Last night I worked the door at a friend’s event. If the party doesn’t have “greeters,” beyond initial security the door person is an attendee’s first experience of the event. It goes without saying: that encounter should be a friendly, positive one. I was literally struggling to maintain a smile on my face.
The list of inanities that humans spew forth is endless and it’s not like I haven’t heard them all in the past, while still managing to conceal my contempt. It seems that now, however, even when people attempt to exchange pleasantries they annoy the living shit out of me. Hmm, was I always a closet misanthrope?
There were, of course, moments of complete stupidity. “Is there coat check?” a few folks asked. I wanted to say, “Coat check? No! Those two rolling racks of hangers behind me are an art installation!” Instead I summoned up a grin and pointed behind me, “Yes, coat check is right here.” And regardless of how clearly my co-door person instructed people to “line up to the right to pay” before they offered her their hands for stamping, people insisted upon handing their money to her or standing in the way, totally obstructing the process.

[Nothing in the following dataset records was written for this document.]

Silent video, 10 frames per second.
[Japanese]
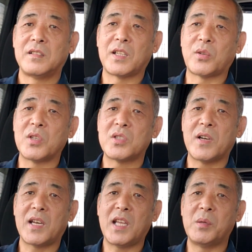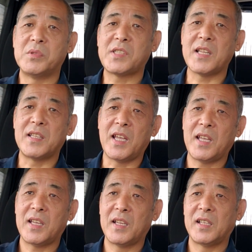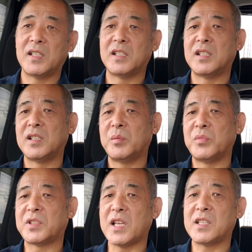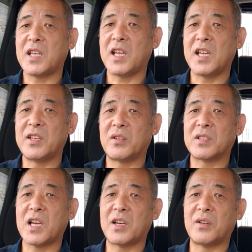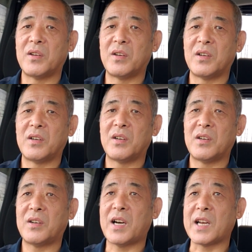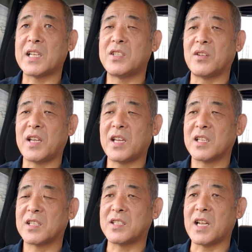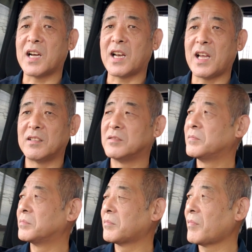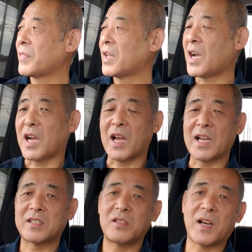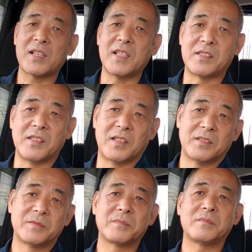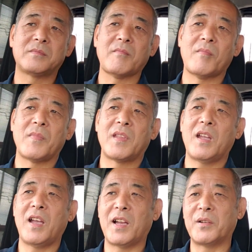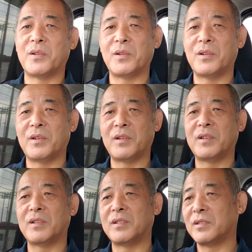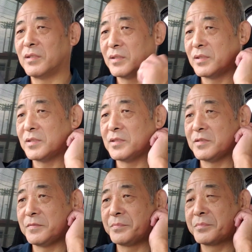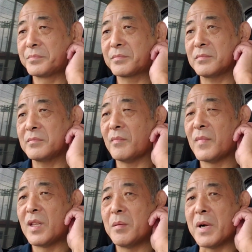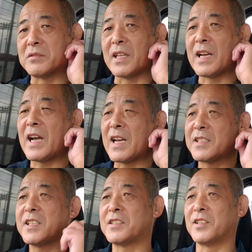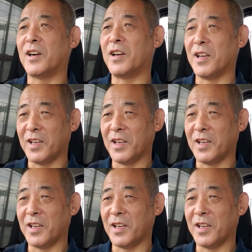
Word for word: で、当時はね、無線で、無線でいろんなあのー、話をね、しながら、は、走るわけですよ。えー、あのー、まあ、くだらない話ですよ。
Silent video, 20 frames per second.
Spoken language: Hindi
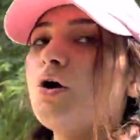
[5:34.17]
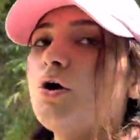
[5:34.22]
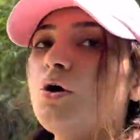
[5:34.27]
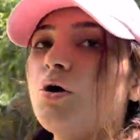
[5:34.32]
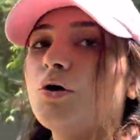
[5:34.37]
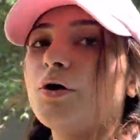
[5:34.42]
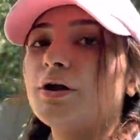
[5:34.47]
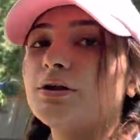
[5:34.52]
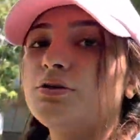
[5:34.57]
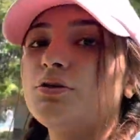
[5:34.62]

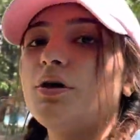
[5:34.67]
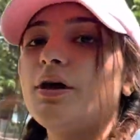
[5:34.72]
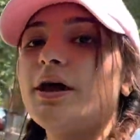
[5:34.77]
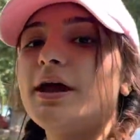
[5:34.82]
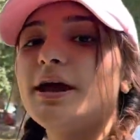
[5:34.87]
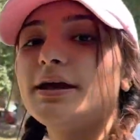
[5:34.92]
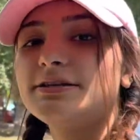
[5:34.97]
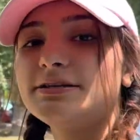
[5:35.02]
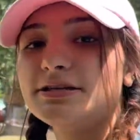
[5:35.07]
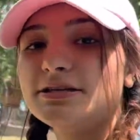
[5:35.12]
ओके okay, तो
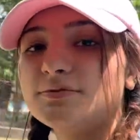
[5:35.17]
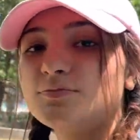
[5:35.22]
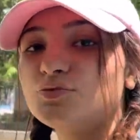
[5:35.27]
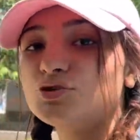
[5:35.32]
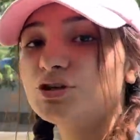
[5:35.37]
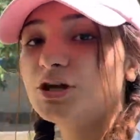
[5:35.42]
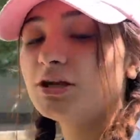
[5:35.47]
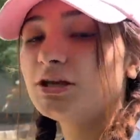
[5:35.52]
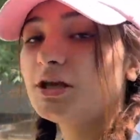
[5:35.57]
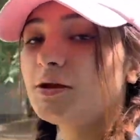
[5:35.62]
एक चीज़
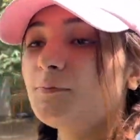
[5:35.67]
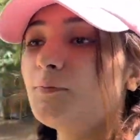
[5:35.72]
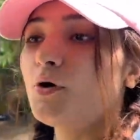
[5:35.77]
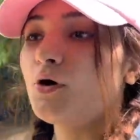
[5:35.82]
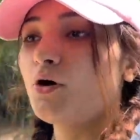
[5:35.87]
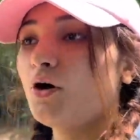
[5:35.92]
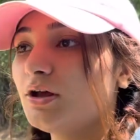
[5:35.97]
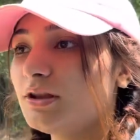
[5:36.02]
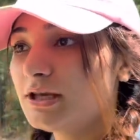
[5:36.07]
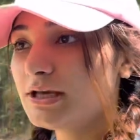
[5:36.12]
मुझे इनकी
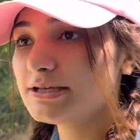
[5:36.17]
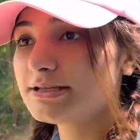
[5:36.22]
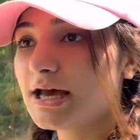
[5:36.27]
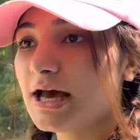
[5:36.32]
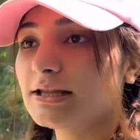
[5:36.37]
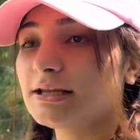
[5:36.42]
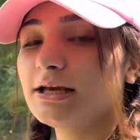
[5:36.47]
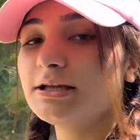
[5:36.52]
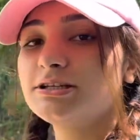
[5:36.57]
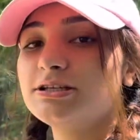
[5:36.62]
बहुत ही
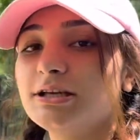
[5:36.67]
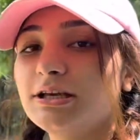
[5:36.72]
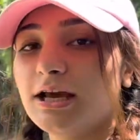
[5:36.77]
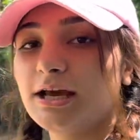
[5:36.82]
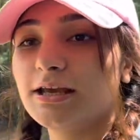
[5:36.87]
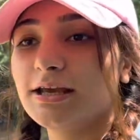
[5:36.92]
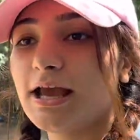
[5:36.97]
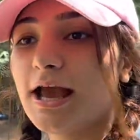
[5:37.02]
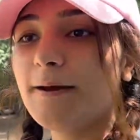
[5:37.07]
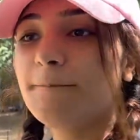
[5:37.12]
ज़्यादा अच्छी
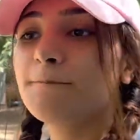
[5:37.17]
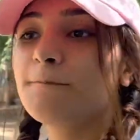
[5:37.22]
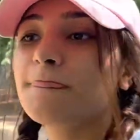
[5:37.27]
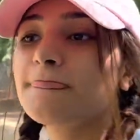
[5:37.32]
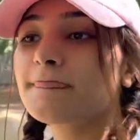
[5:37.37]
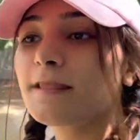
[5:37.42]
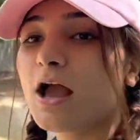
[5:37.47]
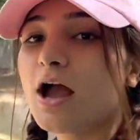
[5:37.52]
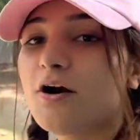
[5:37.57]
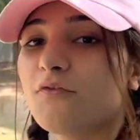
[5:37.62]
लगी है
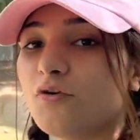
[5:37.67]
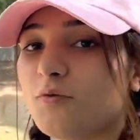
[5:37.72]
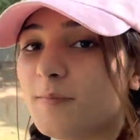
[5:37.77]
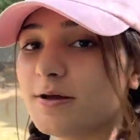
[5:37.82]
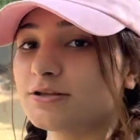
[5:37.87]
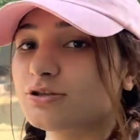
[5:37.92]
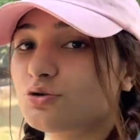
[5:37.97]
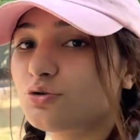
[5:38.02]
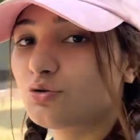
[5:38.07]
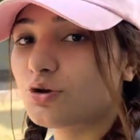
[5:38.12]
वो
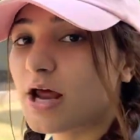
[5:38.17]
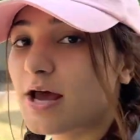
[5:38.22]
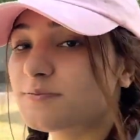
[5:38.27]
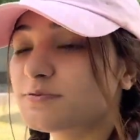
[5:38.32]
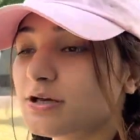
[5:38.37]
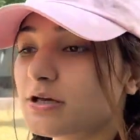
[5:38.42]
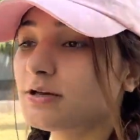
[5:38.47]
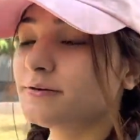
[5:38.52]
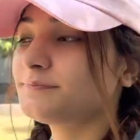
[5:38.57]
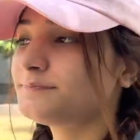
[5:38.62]
मैं ज़रूर आपसे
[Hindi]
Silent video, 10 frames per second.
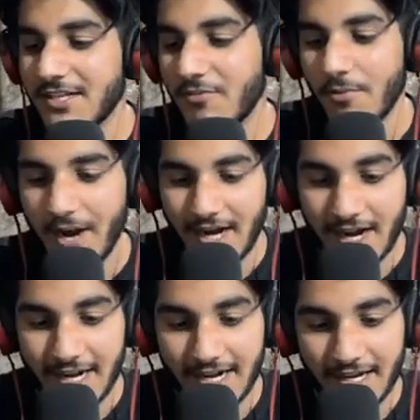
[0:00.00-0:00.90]
वो बार आ गया
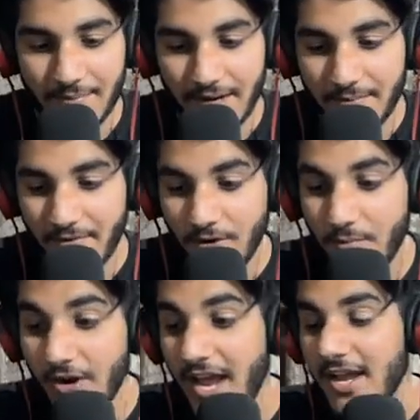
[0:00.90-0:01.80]
लेकिन भाई अभी वही बोला है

It wasn’t an overly complicated system.
My favorite instance of idiocy was the group of four who cheerfully paid the cover only to return moments later, asking if this was the “End of the World Party.” I showed them the handbill with the evening’s line-up and, sure enough, it wasn’t the party they were looking for. My sympathy for their ignorance was deep enough for me to cheerfully refund their money. Mind you, this event was on a dark, semi-industrial block of Crown Heights, not a neighborhood chock full of nightclubs. How they found themselves at our door — and subsequently inside our event — was totally beyond me.
Anyway, I did enjoy myself, seeing a few people I hadn’t seen in a while, hanging out with my co-door person, Corinne, and munching on the chocolate covered pretzels provided backstage. The best thing about working the door is it’s easy to say hello without having to engage in any long-winded conversations. So it was a fun night out and I didn’t, technically, need to socialize!